Dumb Phones: The Ultimate Stress-Ditching Gadget or a Toss Back to the Stone Age?


In a world where the typical smartphone user touches their digital appendage approximately 2,617 times a day, some people are asking themselves: "Do I really need to be this connected?" Enter the "dumb phone," a technological throwback akin to a paleolithic tool in the Silicon Age. It's like swapping your car for a horse because you're tired of traffic.

Sara Kuburic, existential psychotherapist and better known as the "Millennial Therapist," recently confessed to her 1.7 million followers that she's switched to a flip phone during weekends. This is the equivalent of a tech detox, or what some might call, "going off the grid while still being able to call your mom." These relics of the past can only make calls and send texts—no apps, no internet, no chance of accidentally liking your ex’s new partner’s photos at 3 AM.

Why, you ask, would anyone willingly give up the boundless knowledge and power of a smartphone? Well, Kuburic claims it’s because she was "overwhelmed and overstimulated." It seems counterintuitive that giving up Google Maps would make life less stressful, but here we are. It’s a bit like deciding high heels are too comfy so let's try hobbling on cobbles in bare feet.

The dumb phone is celebrated as a fortress of focus, a bulwark against the ceaseless siege of notifications. But let’s be honest, calling them "dumb" might be a tad harsh. They're like the loyal old dog that can’t fetch your slippers but will happily lie on your feet, warming them with steadfast simplicity.

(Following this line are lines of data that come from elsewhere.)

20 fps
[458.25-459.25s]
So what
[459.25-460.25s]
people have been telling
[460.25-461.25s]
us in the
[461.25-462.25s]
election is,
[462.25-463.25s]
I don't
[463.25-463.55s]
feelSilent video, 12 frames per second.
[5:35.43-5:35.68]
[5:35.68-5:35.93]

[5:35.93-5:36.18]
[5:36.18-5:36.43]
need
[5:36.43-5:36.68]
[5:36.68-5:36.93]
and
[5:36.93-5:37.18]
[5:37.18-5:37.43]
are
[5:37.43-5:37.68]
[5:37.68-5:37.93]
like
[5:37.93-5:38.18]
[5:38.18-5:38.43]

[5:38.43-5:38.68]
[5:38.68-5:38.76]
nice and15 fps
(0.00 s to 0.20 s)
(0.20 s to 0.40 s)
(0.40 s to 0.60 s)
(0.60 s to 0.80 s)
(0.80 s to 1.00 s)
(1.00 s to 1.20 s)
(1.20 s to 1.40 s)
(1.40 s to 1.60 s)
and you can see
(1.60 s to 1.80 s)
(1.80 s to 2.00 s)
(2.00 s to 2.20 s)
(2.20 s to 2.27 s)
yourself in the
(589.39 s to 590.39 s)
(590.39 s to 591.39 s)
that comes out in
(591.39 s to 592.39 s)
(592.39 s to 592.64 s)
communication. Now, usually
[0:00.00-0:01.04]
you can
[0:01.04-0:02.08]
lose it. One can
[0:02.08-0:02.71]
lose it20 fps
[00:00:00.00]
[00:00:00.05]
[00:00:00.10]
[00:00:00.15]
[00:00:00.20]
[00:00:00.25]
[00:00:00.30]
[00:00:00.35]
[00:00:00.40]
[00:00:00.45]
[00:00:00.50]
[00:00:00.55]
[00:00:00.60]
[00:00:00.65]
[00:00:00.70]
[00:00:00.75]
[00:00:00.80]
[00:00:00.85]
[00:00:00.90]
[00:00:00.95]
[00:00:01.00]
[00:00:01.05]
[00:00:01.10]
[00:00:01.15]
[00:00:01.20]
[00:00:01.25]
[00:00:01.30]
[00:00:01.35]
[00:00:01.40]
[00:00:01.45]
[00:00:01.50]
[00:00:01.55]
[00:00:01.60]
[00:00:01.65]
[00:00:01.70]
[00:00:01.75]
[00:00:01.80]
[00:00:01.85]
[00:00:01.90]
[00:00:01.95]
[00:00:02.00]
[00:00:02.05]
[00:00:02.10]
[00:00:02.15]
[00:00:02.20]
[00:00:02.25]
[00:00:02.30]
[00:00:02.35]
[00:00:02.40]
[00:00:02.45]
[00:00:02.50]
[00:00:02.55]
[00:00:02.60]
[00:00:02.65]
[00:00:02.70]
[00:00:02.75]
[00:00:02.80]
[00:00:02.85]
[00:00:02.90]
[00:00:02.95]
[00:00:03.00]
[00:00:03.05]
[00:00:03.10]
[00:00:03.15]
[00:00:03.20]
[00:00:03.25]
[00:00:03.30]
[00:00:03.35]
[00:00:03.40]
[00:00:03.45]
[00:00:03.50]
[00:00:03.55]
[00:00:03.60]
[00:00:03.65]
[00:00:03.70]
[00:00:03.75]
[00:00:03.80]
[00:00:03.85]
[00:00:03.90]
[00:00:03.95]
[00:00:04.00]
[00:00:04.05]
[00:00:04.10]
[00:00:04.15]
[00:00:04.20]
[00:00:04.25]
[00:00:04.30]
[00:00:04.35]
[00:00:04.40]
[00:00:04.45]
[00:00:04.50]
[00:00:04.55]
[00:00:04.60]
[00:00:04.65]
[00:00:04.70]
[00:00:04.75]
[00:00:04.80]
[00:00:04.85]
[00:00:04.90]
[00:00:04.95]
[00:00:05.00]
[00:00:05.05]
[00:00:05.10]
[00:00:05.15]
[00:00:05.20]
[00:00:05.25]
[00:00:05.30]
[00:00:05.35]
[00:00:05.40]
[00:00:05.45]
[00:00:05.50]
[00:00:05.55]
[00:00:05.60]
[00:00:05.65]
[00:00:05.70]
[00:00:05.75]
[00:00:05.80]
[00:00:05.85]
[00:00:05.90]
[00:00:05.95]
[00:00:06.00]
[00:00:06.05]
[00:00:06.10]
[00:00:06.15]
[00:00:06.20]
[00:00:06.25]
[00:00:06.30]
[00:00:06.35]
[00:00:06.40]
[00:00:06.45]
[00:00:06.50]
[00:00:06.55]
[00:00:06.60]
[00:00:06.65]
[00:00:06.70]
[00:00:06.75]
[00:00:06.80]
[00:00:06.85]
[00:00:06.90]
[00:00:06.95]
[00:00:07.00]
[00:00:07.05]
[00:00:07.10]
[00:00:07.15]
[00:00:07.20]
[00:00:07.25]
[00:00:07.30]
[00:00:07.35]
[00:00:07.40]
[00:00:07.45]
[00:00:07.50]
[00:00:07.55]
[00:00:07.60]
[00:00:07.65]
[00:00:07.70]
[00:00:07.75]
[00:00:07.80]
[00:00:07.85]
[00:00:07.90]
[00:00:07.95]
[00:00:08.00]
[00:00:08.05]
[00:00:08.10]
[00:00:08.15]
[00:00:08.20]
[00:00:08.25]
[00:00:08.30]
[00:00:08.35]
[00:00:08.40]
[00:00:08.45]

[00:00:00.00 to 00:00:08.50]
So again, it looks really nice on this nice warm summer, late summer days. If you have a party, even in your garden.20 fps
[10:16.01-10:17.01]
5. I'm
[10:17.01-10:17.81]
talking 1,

Psychologist Thijs Launspach calls the stress induced by smartphones "techno stress," which sounds like a rave gone wrong. He explains that smartphones are engineered to tap into our dopamine systems with their likes, pings, and endless streams of content. It's the digital equivalent of a Las Vegas casino, and your phone doesn’t want you to leave.

But is reverting to a dumb phone really the answer? Kuburic bought one, looking for peace and found, well, inconveniences. During a trip, she left the dumb phone at home because—surprise—navigating the real world requires Google Maps, not a compass and the position of the sun. Texting became an exercise in nostalgia and frustration, as T9 Word Predictive Text isn’t quite as snappy as modern-day autocorrect.

Yet, for all their quirks, these phones apparently have superpowers too. Kuburic reports that without the siren call of the smartphone, she became "more present" and her relationships deepened—presumably because conversations weren’t interrupted by the buzz of a new meme or the allure of a viral cat video.

Let's be real: switching to a dumb phone might feel like solving modern life's complexities with a hammer when what you need is a scalpel. Sure, it might keep you from falling down YouTube rabbit holes, but it also means you can’t Uber your way home when you're lost, or find the highest rated taco stand in a three-block radius.

Launspach suggests if you can’t handle a full digital detox, perhaps just rearrange your apps or use features like "Do Not Disturb" to help maintain boundaries. This is akin to keeping a diet in a house full of snacks by hiding the cookies on the top shelf—out of sight, but not out of reach.

In conclusion, whether a dumb phone is the messiah of the overstimulated, or just another way to feel morally superior about your screen time, is up for debate. One thing’s for sure: in an era where we’re all grappling with the digital overload, any port in a storm is tempting. Even if that port takes you back to 1999.